• [WHAT YOU NEED TO DO]: Reproduce the whole listing, character for character.

• [TASK INPUTS]:
Segment Open
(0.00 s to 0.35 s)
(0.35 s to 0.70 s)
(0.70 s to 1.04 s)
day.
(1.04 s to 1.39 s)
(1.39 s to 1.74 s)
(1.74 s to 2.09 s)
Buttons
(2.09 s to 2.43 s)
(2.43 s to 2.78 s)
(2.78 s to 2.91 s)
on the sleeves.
Segment Closed
• [WRITTEN ANSWER]:
(0.00 s to 0.35 s)
(0.35 s to 0.70 s)
(0.70 s to 1.04 s)
day.
(1.04 s to 1.39 s)
(1.39 s to 1.74 s)
(1.74 s to 2.09 s)
Buttons
(2.09 s to 2.43 s)
(2.43 s to 2.78 s)
(2.78 s to 2.91 s)
on the sleeves.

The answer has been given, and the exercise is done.